PROBLEM DETAILS: Can you transcribe every entry word for word, skipping the images?

[Stored data entries]
───

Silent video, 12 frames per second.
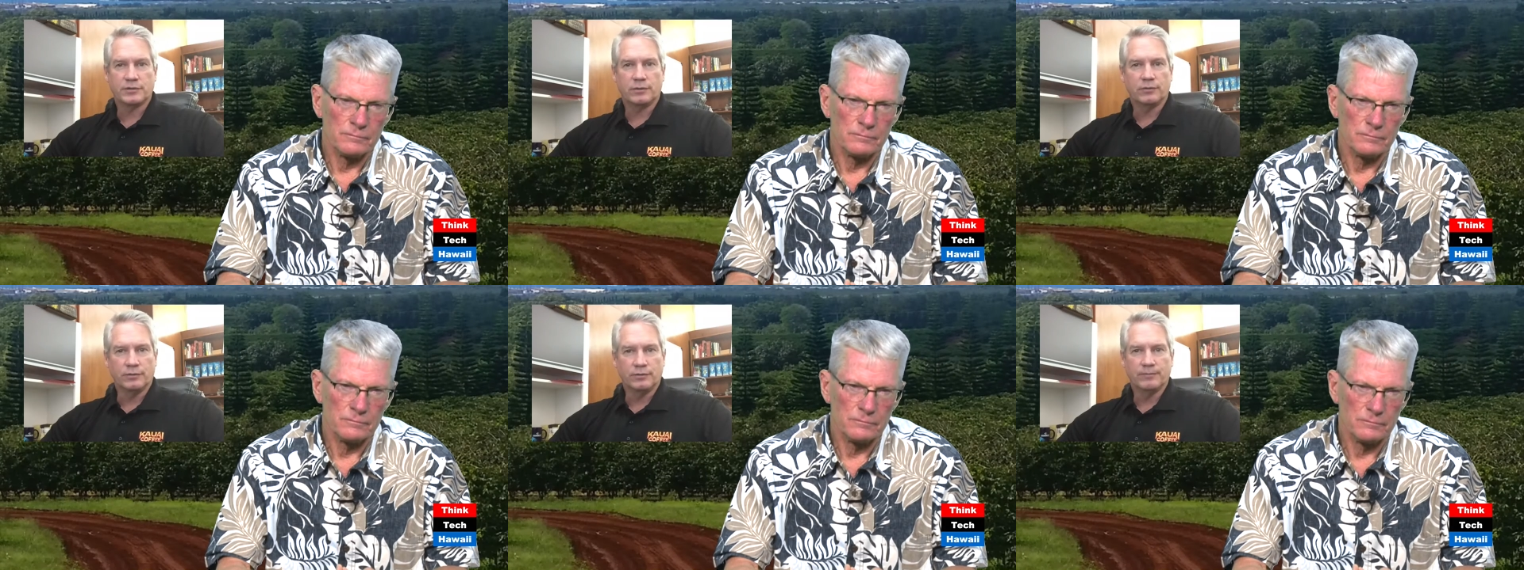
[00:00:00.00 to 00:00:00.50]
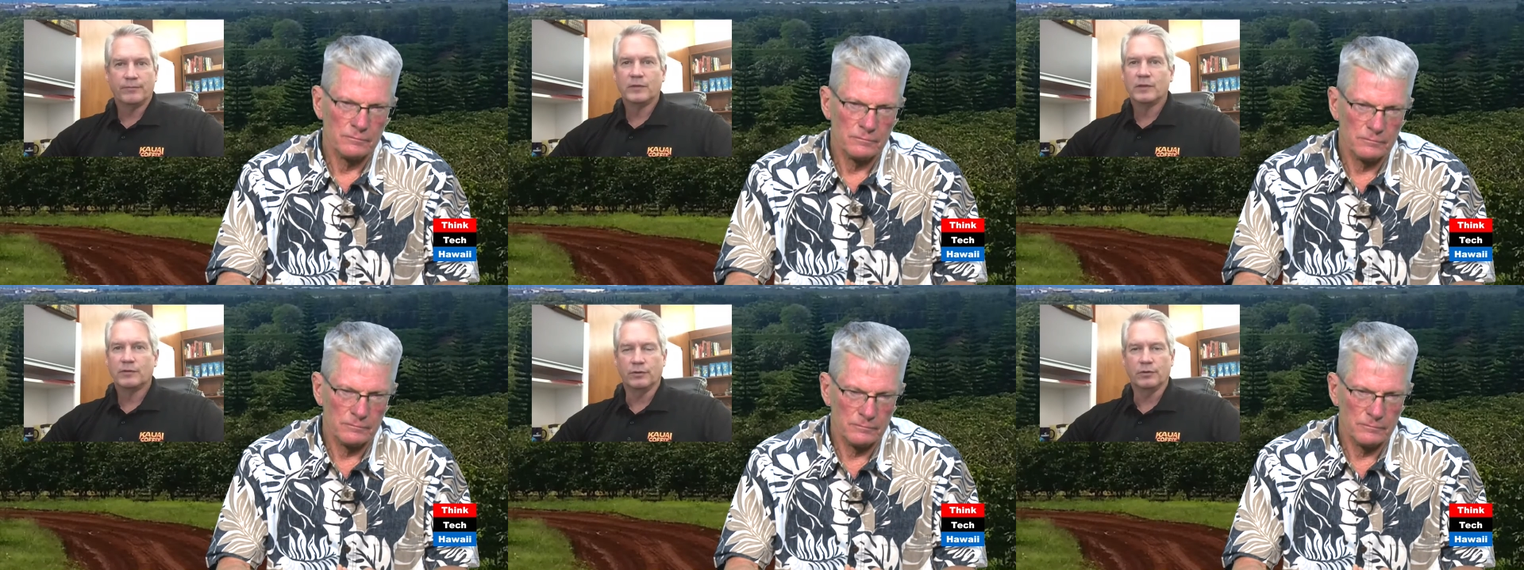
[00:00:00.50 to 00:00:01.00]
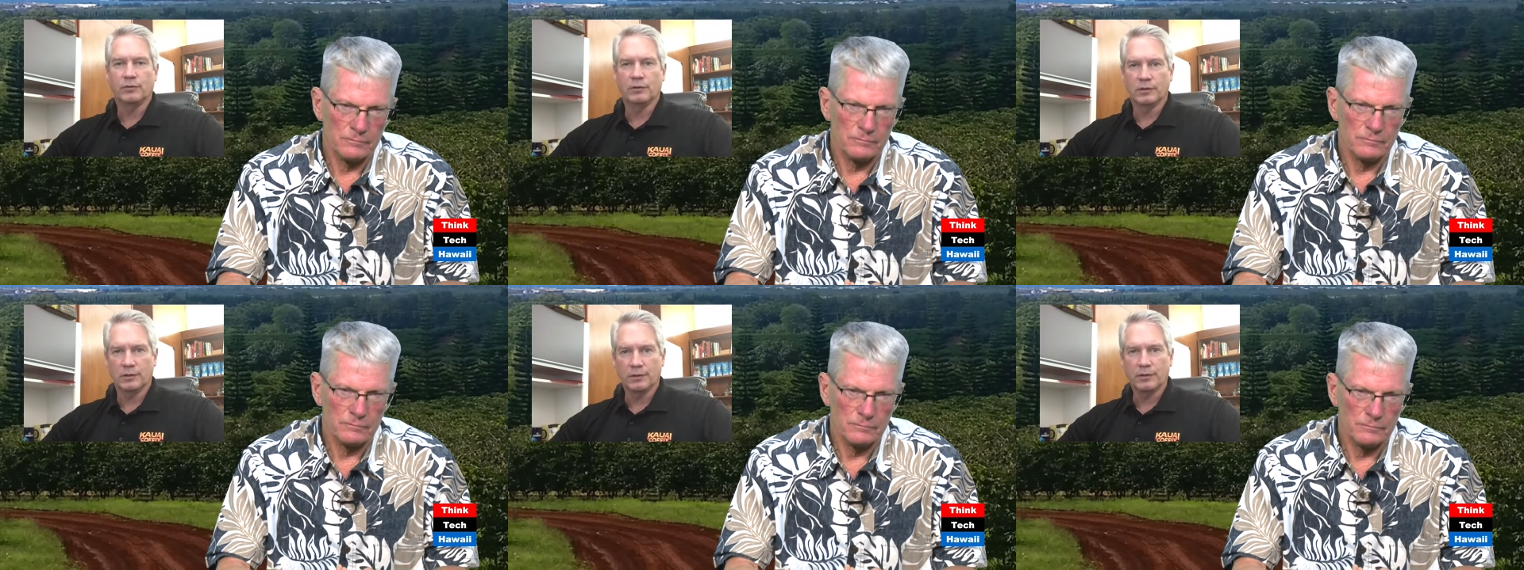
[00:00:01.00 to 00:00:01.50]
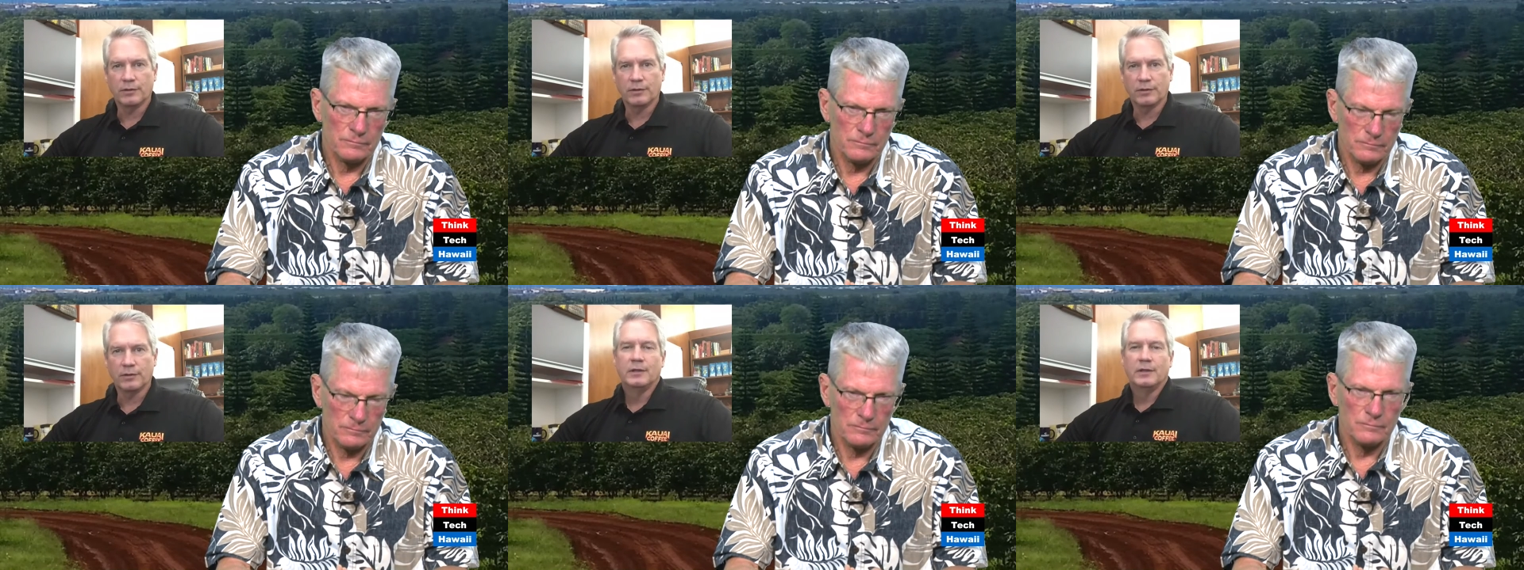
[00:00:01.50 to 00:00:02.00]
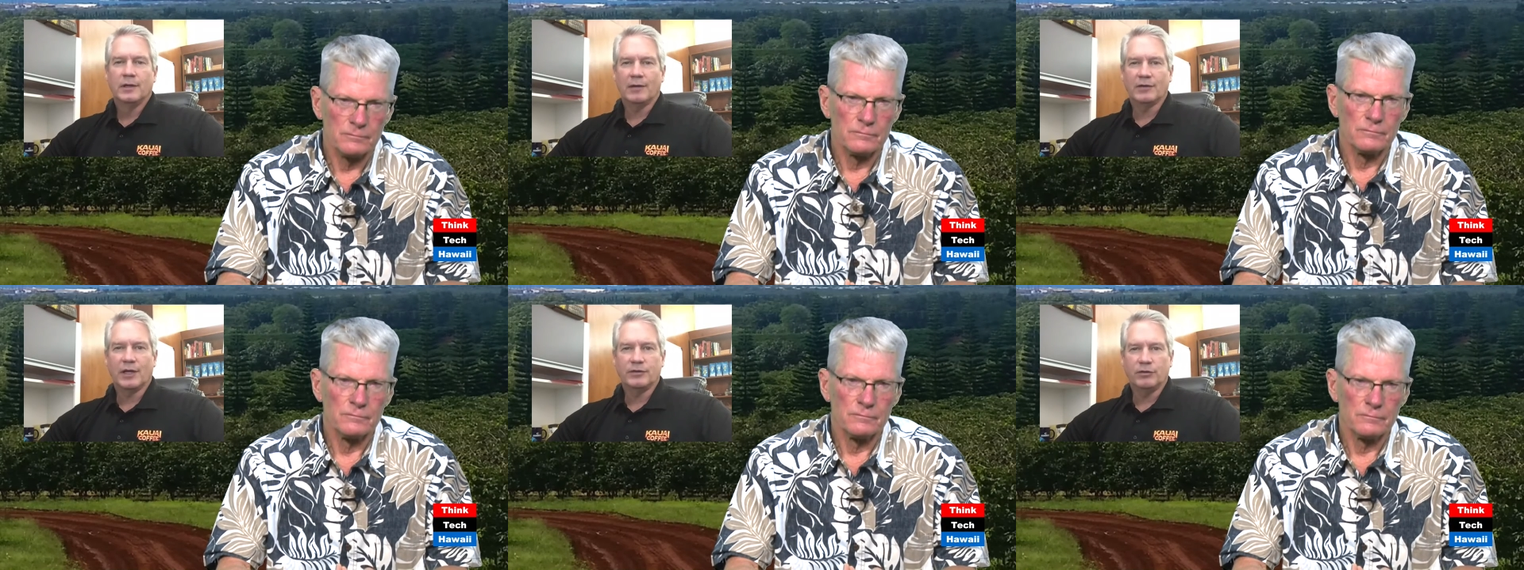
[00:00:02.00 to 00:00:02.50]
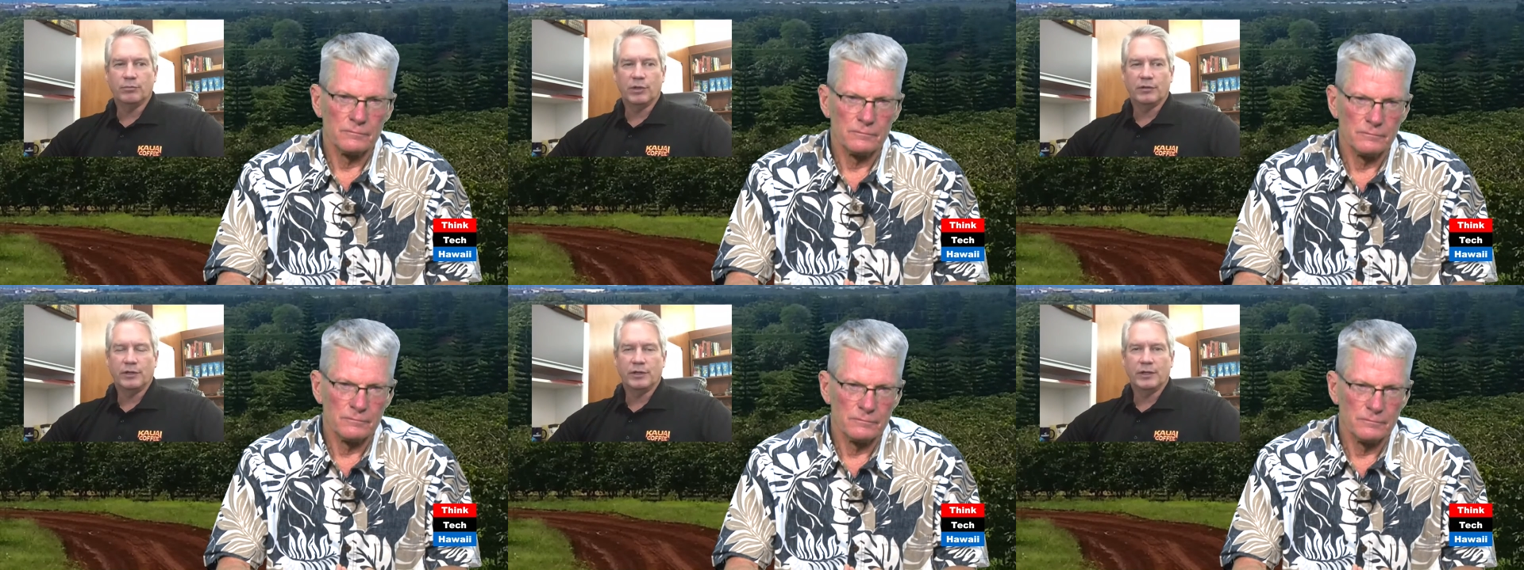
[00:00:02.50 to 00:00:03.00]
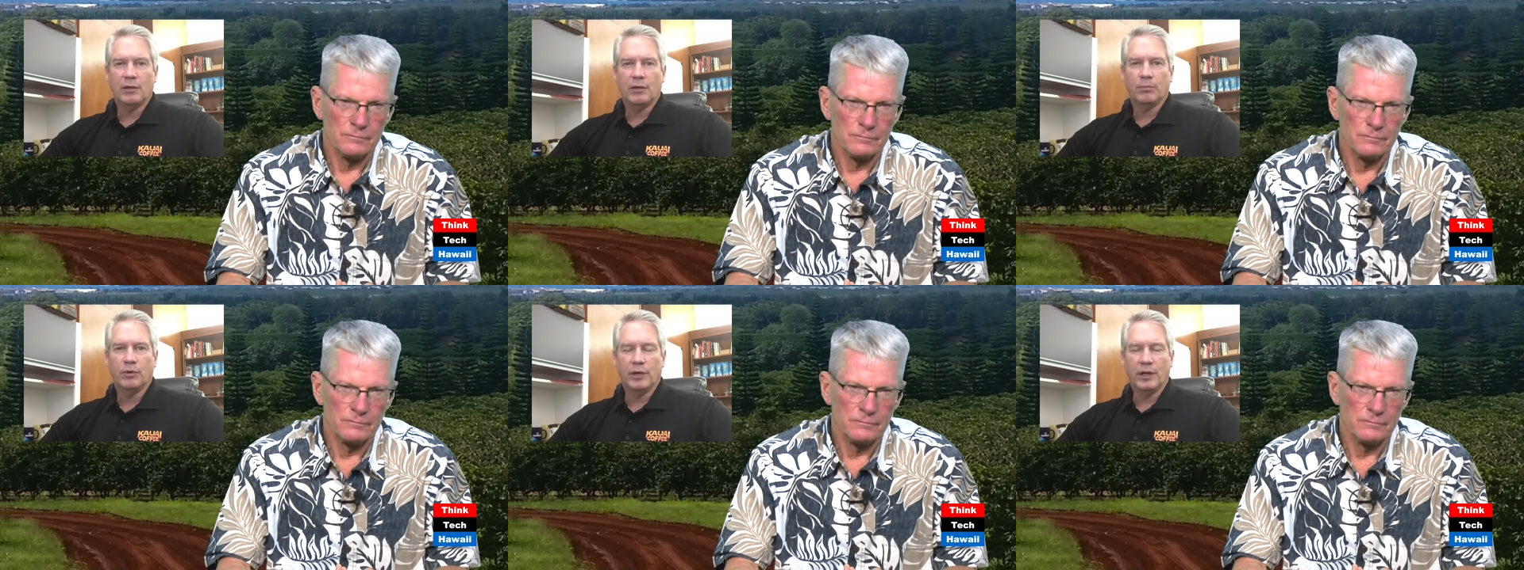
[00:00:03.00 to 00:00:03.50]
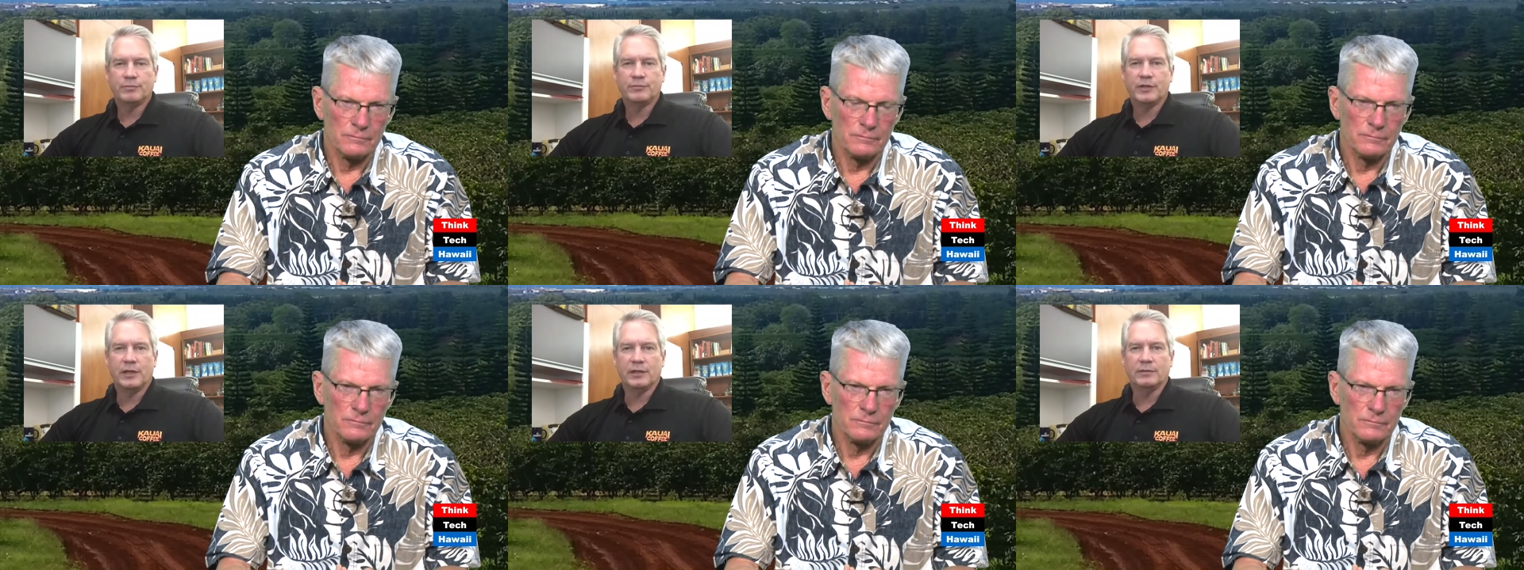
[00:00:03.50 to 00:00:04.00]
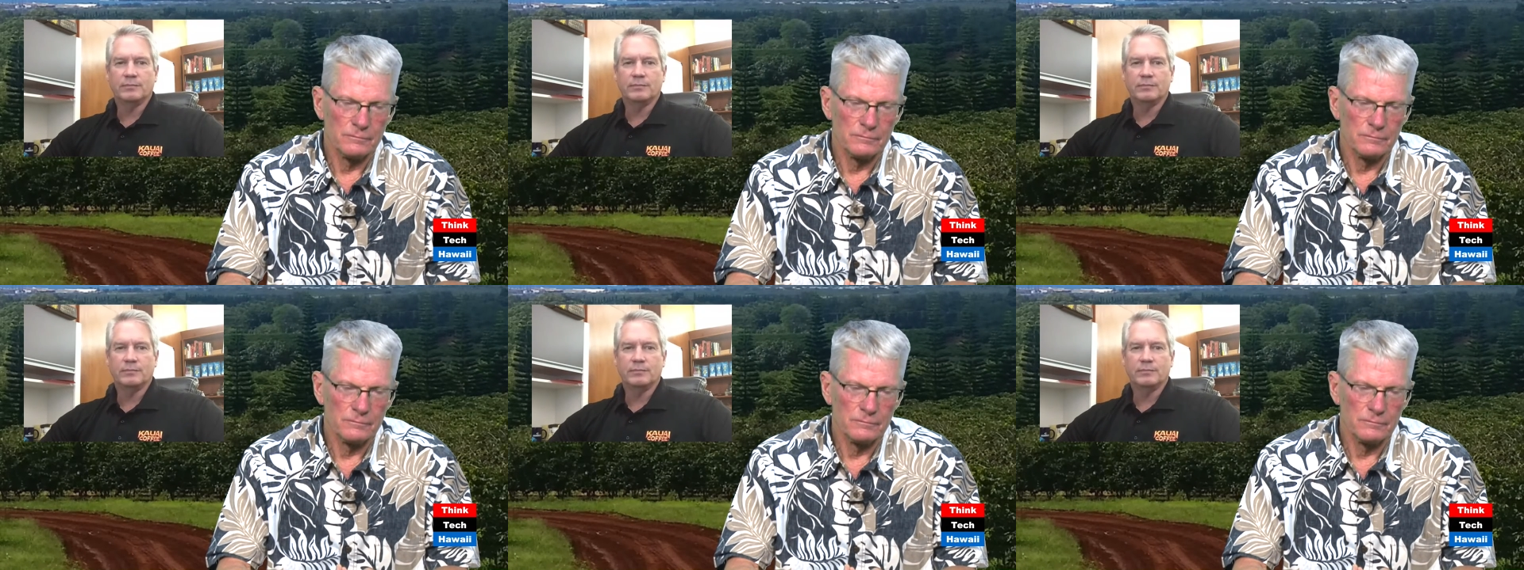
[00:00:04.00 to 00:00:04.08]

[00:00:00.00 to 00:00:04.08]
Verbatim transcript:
Speaker 1: old through Google Earth. I've got the ability to now put updated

───

ANSWER TO THIS PROBLEM:
Silent video, 12 frames per second.
[00:00:00.00 to 00:00:00.50]
[00:00:00.50 to 00:00:01.00]
[00:00:01.00 to 00:00:01.50]
[00:00:01.50 to 00:00:02.00]
[00:00:02.00 to 00:00:02.50]
[00:00:02.50 to 00:00:03.00]
[00:00:03.00 to 00:00:03.50]
[00:00:03.50 to 00:00:04.00]
[00:00:04.00 to 00:00:04.08]

[00:00:00.00 to 00:00:04.08]
Verbatim transcript:
Speaker 1: old through Google Earth. I've got the ability to now put updated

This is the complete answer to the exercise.